Berdasarkan persamaan di atas, dengan substitusi secara matematika, dapat dihitung efek masing-masing faktor, maupun efek interaksi. Besarnya efek dapat dicari dengan menghitung selisih antara rata- rata respon pada level rendah. Konsep perhitungan efek menurut Bolton (1990) sebagai berikut : Efek faktor I = ((a-(1)+(ab-b))/2

Efek faktor II = ((b-(1)+(ab-a))/2 Efek interaksi = ((ab-b)+(a-1))/2

Desain faktorial memiliki beberapa keuntungan. Metode ini memiliki efisiensi yang maksimum untuk memperkirakan efek yang dominan dalam menentukan respon. Keuntungan utama desain faktorial adalah bahwa metode ini memungkinkan untuk mengidentifikasi efek masing-masing faktor, maupun efek interaksi antar faktor. Metode ini ekonomis, dapat mengurangi jumlah penelitian jika dibandingkan dengan meneliti dua efek faktor secara terpisah (Bolton, 1990).

I. Landasan Teori

Infeksi ganda yang terjadi pada kulit (jerawat, furunkulosis) sering terjadi pada remaja. Pada jerawat, lipase dari stafilokokus dan korinebacteria melepaskan asam-asam lemak dari lipid dan menyebabkan iritasi jaringan (Jawetz dkk, 1995). Ardina dkk. (2007) telah melakukan penelitian tentang efek antibakteri ekstrak daun pepaya terhadap S. epidermidis dan P. acnes. Ekstrak daun pepaya dapat digunakan untuk mencegah inflamasi jerawat lebih jauh, seperti inflamasi sekunder oleh S. epidermidis.
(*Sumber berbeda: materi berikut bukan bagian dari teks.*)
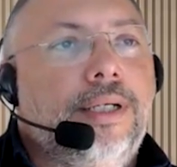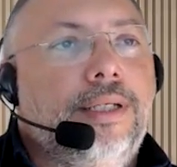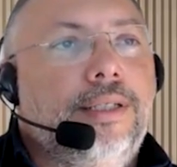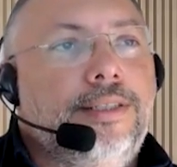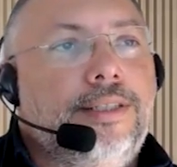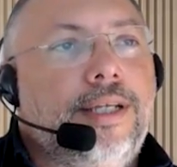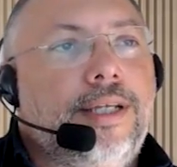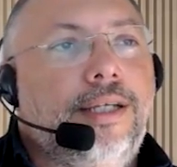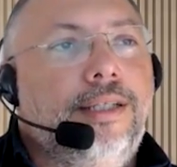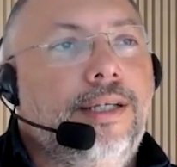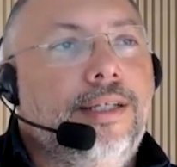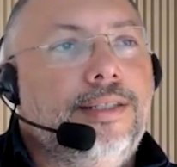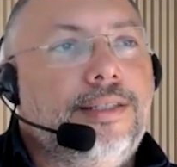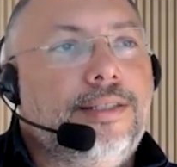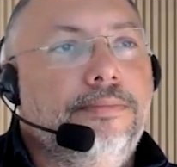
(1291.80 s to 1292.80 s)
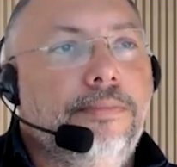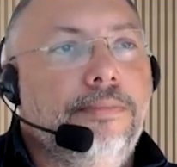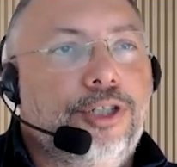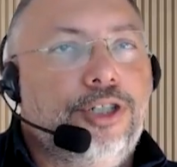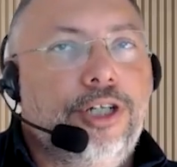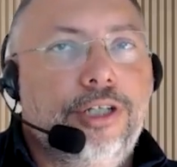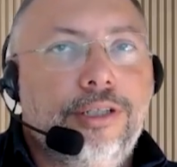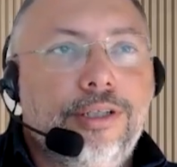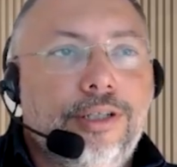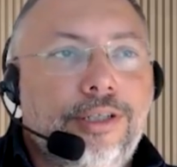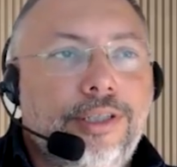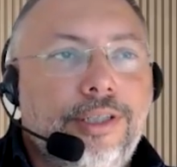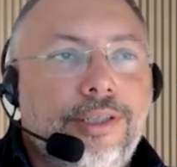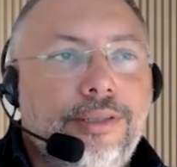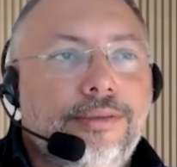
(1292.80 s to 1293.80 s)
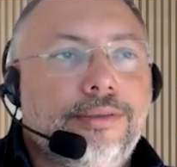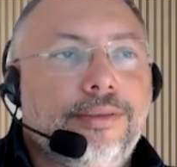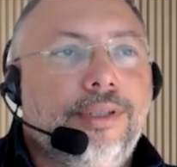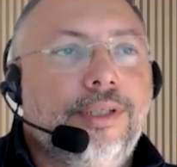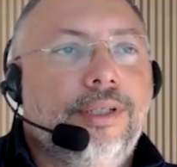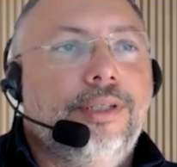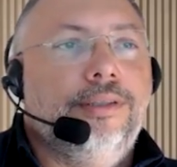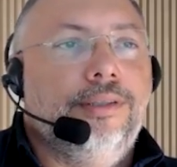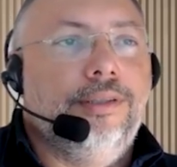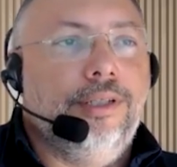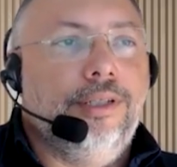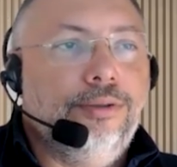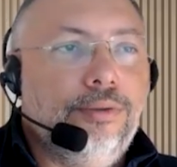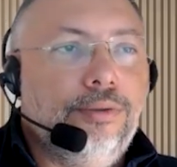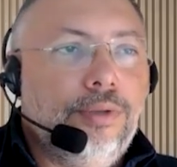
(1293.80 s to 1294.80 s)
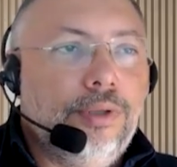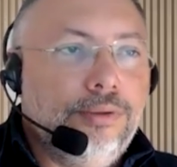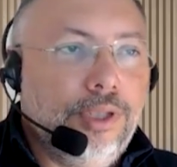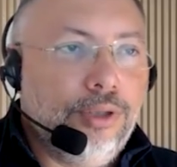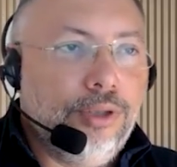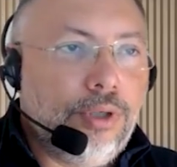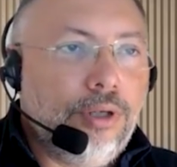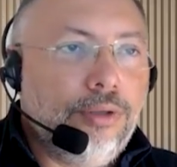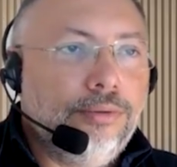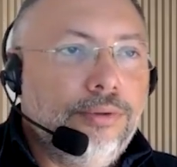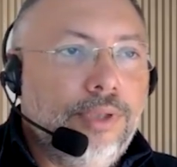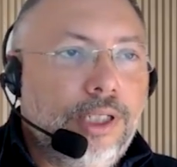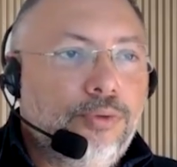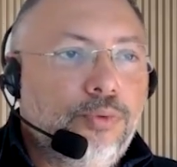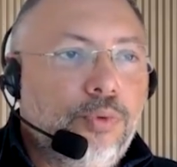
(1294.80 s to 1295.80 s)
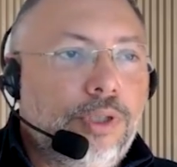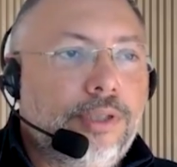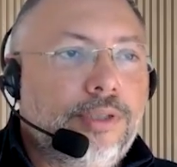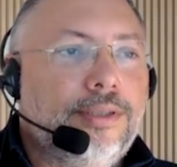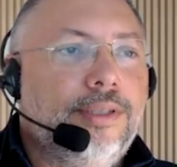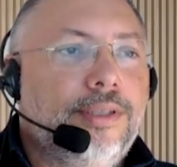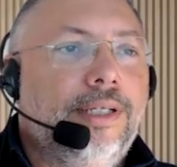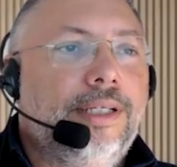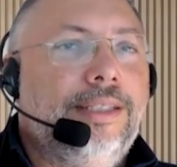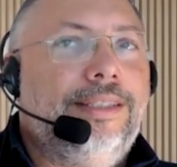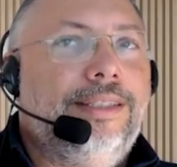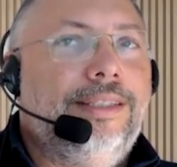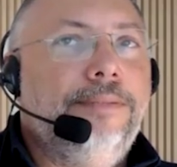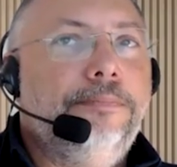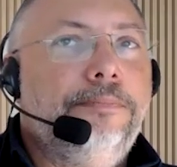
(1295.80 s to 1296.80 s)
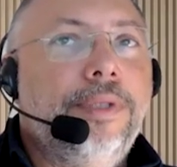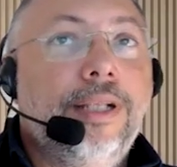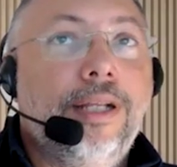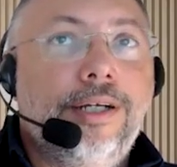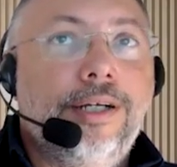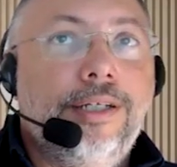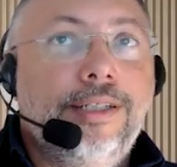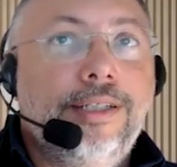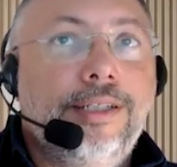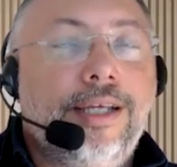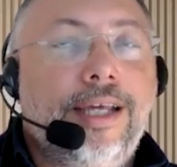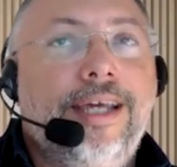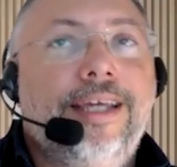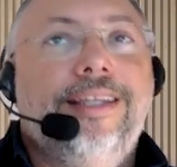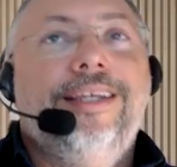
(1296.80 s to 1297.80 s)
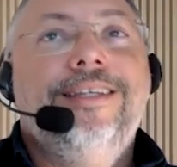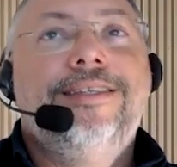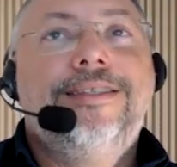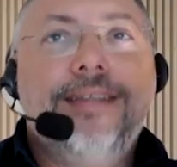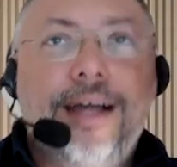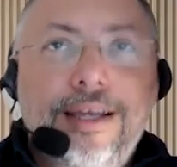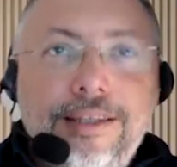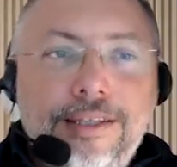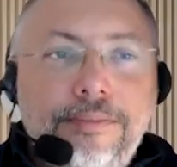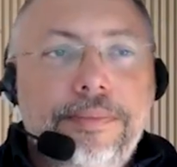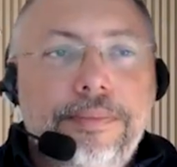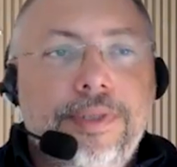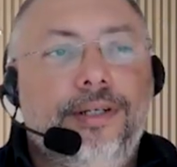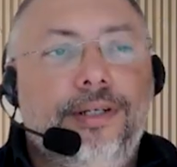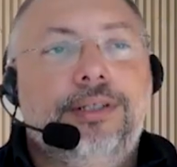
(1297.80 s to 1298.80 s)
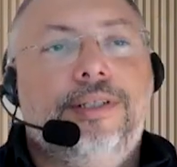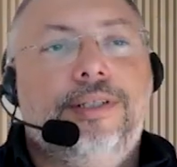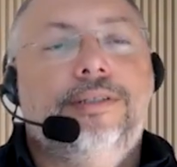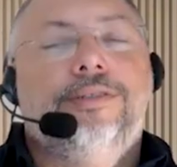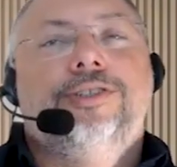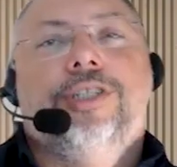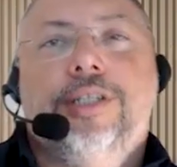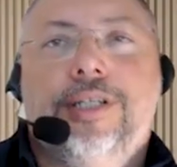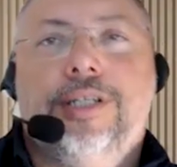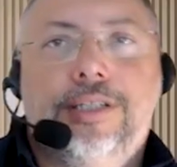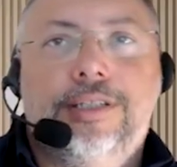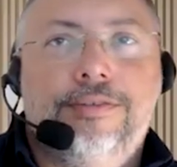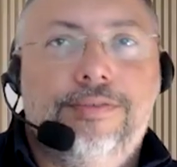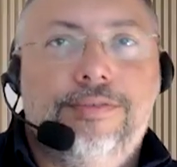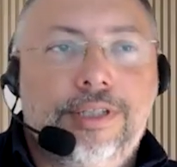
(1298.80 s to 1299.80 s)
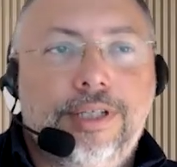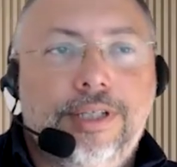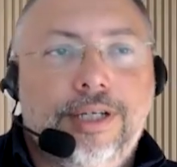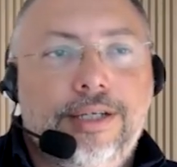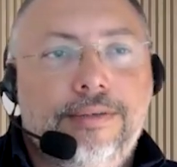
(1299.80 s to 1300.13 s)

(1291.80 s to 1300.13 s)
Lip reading: inside this machine learning, neural networks, deep learning, and inside deep learning, generative AI,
Gliserol dan propilenglikol adalah humectant yang biasa digunakan pada kosmetik. Gliserol merupakan humectant yang paling umum digunakan namun cenderung menimbulkan rasa berat (heavy) dan basah (tacky) yang dapat ditutupi dengan mengkombinasikan bersama humectant lain. Propilenglikol memiliki berat molekul yang lebih kecil, viskositas yang lebih rendah dan kemampuan menguap yang lebih tinggi dibandingkan dengan gliserol (Sagarin, 1957). Adanya perbedaan viskositas antara gliserol dan propilenglikol dapat berpengaruh pada viskositas gel.

Uji potensi antibakteri gel antiacne ekstrak daun pepaya dilakukan untuk mengetahui diameter zona hambat gel antiacne terhadap S. epidermidis. Optimasi gliserol dan propilenglikol dalam formula gel antiacne ekstrak daun pepaya dengan metode factorial design bertujuan mengetahui faktor yang dominan antara gliserol dan propilenglikol dalam menentukan sifat fisik dan stabilitas gel, serta memperoleh area komposisi optimum formula gel antiacne ekstrak daun pepaya.

K. Hipotesis

Ada faktor yang dominan dalam mempengaruhi respon dari salah satu faktor (antara gliserol dan propilenglikol). Hipotesis disusun berdasarkan penggunaan Yate’s Treatment sebagai analisis statistik.